§ ABOUT THIS EXERCISE: Beginning with the first line, return the material verbatim and without pictures.

§ DATASET:
= Beginning of Section =

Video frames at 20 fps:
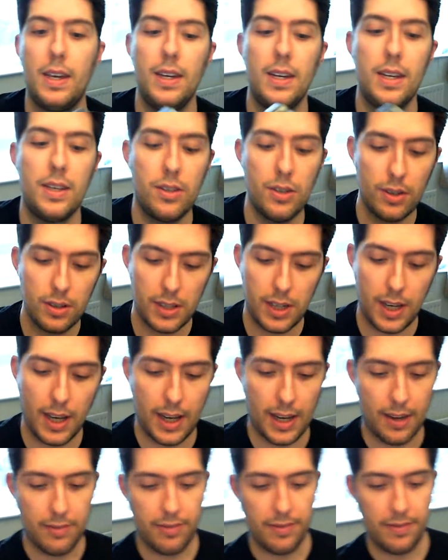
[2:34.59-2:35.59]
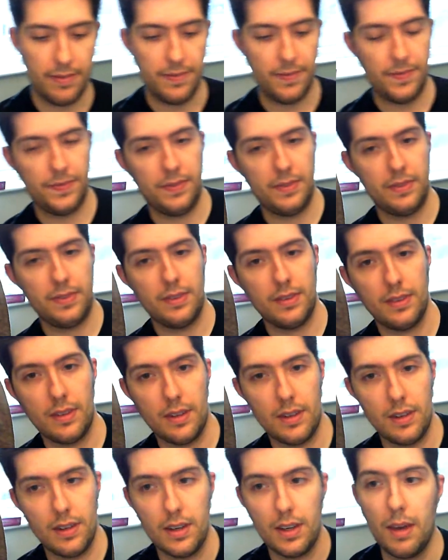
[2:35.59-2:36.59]
He does have
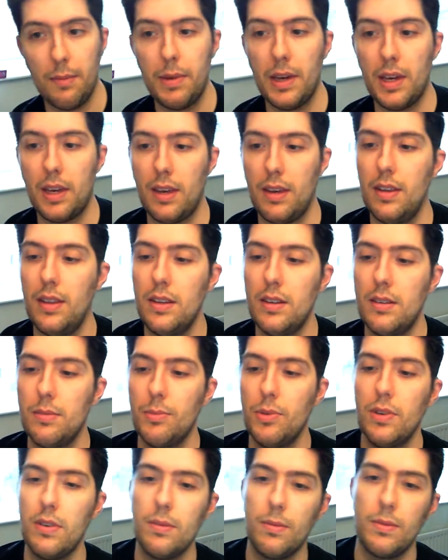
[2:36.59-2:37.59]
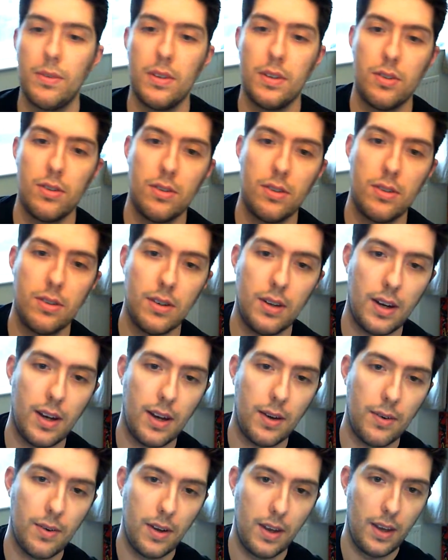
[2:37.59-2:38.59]
a gimmick in this mode, which I shall show you
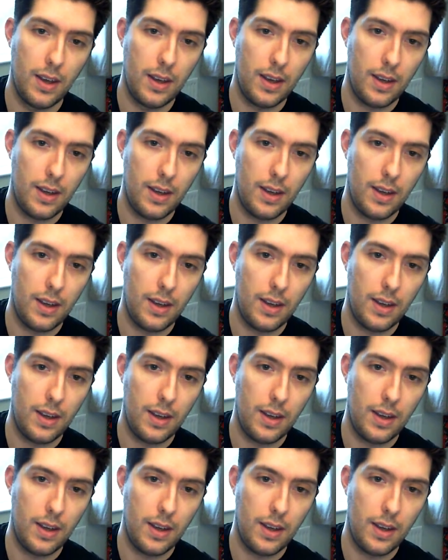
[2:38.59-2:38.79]
now.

= End of Section =

§ YOUR RESPONSE:
Video frames at 20 fps:
[2:34.59-2:35.59]
[2:35.59-2:36.59]
He does have
[2:36.59-2:37.59]
[2:37.59-2:38.59]
a gimmick in this mode, which I shall show you
[2:38.59-2:38.79]
now.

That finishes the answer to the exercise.